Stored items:
★ ★ ★

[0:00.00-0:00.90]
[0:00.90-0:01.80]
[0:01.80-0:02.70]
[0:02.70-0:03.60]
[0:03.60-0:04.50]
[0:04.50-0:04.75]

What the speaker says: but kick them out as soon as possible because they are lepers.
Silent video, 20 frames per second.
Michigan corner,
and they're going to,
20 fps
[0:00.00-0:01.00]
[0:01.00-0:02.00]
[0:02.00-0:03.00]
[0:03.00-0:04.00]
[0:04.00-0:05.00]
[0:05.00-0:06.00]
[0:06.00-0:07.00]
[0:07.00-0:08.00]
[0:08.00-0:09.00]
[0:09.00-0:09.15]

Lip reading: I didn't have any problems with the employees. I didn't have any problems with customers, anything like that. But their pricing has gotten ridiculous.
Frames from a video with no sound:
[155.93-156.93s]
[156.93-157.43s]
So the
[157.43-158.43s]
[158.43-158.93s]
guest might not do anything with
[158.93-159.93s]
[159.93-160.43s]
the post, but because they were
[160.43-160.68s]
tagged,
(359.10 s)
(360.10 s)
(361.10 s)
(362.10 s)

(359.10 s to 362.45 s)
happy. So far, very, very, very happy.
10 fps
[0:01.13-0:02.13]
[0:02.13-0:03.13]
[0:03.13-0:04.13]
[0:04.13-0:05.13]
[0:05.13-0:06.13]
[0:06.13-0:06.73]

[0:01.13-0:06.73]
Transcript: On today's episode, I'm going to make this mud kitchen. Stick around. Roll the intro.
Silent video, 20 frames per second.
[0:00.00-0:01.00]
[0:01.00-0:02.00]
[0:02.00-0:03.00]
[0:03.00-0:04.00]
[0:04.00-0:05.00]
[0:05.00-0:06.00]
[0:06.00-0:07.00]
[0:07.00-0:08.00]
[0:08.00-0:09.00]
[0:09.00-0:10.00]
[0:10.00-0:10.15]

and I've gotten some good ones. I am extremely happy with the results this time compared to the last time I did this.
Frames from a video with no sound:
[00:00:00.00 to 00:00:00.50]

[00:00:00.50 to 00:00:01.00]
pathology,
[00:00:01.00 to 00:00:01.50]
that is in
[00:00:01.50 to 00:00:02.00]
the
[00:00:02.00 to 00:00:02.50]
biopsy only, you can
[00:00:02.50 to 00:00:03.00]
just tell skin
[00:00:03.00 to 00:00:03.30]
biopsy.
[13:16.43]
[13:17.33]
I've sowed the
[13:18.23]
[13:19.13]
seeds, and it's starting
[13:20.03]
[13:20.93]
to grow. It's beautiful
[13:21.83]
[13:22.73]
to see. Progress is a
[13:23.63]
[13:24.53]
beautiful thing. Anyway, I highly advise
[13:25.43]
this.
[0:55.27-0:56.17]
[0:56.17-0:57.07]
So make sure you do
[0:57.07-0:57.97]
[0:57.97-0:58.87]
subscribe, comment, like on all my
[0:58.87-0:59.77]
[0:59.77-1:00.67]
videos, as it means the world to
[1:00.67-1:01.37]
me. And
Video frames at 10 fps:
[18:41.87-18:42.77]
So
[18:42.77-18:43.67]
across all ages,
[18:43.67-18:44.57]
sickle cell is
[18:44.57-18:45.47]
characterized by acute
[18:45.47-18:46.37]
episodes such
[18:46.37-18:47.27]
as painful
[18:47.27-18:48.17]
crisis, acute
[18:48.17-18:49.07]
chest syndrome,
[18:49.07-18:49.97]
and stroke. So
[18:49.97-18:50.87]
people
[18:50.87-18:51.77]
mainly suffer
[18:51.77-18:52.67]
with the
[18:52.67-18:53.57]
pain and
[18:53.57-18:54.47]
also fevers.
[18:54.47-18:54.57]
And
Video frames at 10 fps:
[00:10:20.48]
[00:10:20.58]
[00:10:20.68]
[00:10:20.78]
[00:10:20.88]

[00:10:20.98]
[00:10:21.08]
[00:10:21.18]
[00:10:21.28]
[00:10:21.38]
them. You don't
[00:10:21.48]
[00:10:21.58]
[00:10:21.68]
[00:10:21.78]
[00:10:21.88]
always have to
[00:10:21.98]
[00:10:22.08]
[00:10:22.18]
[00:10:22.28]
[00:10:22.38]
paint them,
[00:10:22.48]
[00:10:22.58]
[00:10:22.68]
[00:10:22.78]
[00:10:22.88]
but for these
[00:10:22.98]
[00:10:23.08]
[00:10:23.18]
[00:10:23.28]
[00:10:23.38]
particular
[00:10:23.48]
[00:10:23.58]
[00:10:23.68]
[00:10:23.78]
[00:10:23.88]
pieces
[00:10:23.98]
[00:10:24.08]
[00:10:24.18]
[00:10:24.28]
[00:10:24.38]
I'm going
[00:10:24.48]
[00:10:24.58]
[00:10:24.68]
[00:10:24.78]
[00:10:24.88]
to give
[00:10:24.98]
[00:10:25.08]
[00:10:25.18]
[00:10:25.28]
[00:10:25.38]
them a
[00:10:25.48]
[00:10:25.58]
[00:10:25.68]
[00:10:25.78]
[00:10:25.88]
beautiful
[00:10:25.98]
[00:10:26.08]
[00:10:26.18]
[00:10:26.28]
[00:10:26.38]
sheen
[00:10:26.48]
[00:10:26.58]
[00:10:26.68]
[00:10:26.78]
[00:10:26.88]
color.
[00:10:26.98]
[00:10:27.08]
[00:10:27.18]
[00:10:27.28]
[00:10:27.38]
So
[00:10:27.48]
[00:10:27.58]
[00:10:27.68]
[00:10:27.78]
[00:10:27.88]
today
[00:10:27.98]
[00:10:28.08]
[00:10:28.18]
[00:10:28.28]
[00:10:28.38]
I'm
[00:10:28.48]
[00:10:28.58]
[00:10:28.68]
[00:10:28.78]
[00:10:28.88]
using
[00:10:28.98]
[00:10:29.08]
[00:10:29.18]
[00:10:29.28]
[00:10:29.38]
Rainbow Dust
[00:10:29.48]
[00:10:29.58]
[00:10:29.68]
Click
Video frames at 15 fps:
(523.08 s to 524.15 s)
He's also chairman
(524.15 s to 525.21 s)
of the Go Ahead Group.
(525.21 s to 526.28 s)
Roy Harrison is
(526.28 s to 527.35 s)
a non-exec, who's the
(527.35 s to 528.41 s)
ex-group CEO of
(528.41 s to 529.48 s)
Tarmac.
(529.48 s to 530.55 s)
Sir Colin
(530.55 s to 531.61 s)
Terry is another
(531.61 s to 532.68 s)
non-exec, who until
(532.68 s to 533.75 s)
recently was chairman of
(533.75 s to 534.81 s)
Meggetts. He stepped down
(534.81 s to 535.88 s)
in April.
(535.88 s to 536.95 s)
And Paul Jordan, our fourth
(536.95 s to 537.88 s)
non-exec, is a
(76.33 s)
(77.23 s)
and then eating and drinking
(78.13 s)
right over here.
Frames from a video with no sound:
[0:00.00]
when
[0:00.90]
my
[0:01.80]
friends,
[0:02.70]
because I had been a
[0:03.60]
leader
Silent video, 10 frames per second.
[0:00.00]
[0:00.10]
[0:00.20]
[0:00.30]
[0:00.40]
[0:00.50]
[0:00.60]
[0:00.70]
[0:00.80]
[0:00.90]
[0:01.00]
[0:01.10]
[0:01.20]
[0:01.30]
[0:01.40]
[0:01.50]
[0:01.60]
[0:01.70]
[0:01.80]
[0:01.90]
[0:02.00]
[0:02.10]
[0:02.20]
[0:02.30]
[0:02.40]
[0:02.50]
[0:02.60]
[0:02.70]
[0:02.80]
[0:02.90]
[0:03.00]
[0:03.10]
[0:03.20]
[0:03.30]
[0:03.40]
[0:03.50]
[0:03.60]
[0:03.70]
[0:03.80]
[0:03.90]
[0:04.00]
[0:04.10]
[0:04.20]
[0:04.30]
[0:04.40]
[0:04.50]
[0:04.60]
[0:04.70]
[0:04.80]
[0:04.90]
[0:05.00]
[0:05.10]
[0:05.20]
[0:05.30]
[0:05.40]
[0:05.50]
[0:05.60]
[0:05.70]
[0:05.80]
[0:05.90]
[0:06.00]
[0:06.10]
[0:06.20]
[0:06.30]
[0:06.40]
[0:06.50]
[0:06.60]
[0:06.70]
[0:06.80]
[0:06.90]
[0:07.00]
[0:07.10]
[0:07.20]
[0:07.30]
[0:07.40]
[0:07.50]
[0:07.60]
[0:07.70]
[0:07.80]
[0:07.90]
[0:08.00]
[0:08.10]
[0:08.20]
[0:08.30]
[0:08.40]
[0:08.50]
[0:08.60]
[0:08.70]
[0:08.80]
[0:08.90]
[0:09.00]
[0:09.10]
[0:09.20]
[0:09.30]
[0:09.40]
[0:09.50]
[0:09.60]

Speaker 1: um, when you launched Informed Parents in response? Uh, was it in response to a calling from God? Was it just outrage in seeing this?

★ ★ ★

*Your task*:
Exactly the lines running from the top of the records to the line that contains "[0:55.27-0:56.17]", inclusive, must be set down, and nothing more.

*Written solution*:
[0:00.00-0:00.90]
[0:00.90-0:01.80]
[0:01.80-0:02.70]
[0:02.70-0:03.60]
[0:03.60-0:04.50]
[0:04.50-0:04.75]

What the speaker says: but kick them out as soon as possible because they are lepers.
Silent video, 20 frames per second.
Michigan corner,
and they're going to,
20 fps
[0:00.00-0:01.00]
[0:01.00-0:02.00]
[0:02.00-0:03.00]
[0:03.00-0:04.00]
[0:04.00-0:05.00]
[0:05.00-0:06.00]
[0:06.00-0:07.00]
[0:07.00-0:08.00]
[0:08.00-0:09.00]
[0:09.00-0:09.15]

Lip reading: I didn't have any problems with the employees. I didn't have any problems with customers, anything like that. But their pricing has gotten ridiculous.
Frames from a video with no sound:
[155.93-156.93s]
[156.93-157.43s]
So the
[157.43-158.43s]
[158.43-158.93s]
guest might not do anything with
[158.93-159.93s]
[159.93-160.43s]
the post, but because they were
[160.43-160.68s]
tagged,
(359.10 s)
(360.10 s)
(361.10 s)
(362.10 s)

(359.10 s to 362.45 s)
happy. So far, very, very, very happy.
10 fps
[0:01.13-0:02.13]
[0:02.13-0:03.13]
[0:03.13-0:04.13]
[0:04.13-0:05.13]
[0:05.13-0:06.13]
[0:06.13-0:06.73]

[0:01.13-0:06.73]
Transcript: On today's episode, I'm going to make this mud kitchen. Stick around. Roll the intro.
Silent video, 20 frames per second.
[0:00.00-0:01.00]
[0:01.00-0:02.00]
[0:02.00-0:03.00]
[0:03.00-0:04.00]
[0:04.00-0:05.00]
[0:05.00-0:06.00]
[0:06.00-0:07.00]
[0:07.00-0:08.00]
[0:08.00-0:09.00]
[0:09.00-0:10.00]
[0:10.00-0:10.15]

and I've gotten some good ones. I am extremely happy with the results this time compared to the last time I did this.
Frames from a video with no sound:
[00:00:00.00 to 00:00:00.50]

[00:00:00.50 to 00:00:01.00]
pathology,
[00:00:01.00 to 00:00:01.50]
that is in
[00:00:01.50 to 00:00:02.00]
the
[00:00:02.00 to 00:00:02.50]
biopsy only, you can
[00:00:02.50 to 00:00:03.00]
just tell skin
[00:00:03.00 to 00:00:03.30]
biopsy.
[13:16.43]
[13:17.33]
I've sowed the
[13:18.23]
[13:19.13]
seeds, and it's starting
[13:20.03]
[13:20.93]
to grow. It's beautiful
[13:21.83]
[13:22.73]
to see. Progress is a
[13:23.63]
[13:24.53]
beautiful thing. Anyway, I highly advise
[13:25.43]
this.
[0:55.27-0:56.17]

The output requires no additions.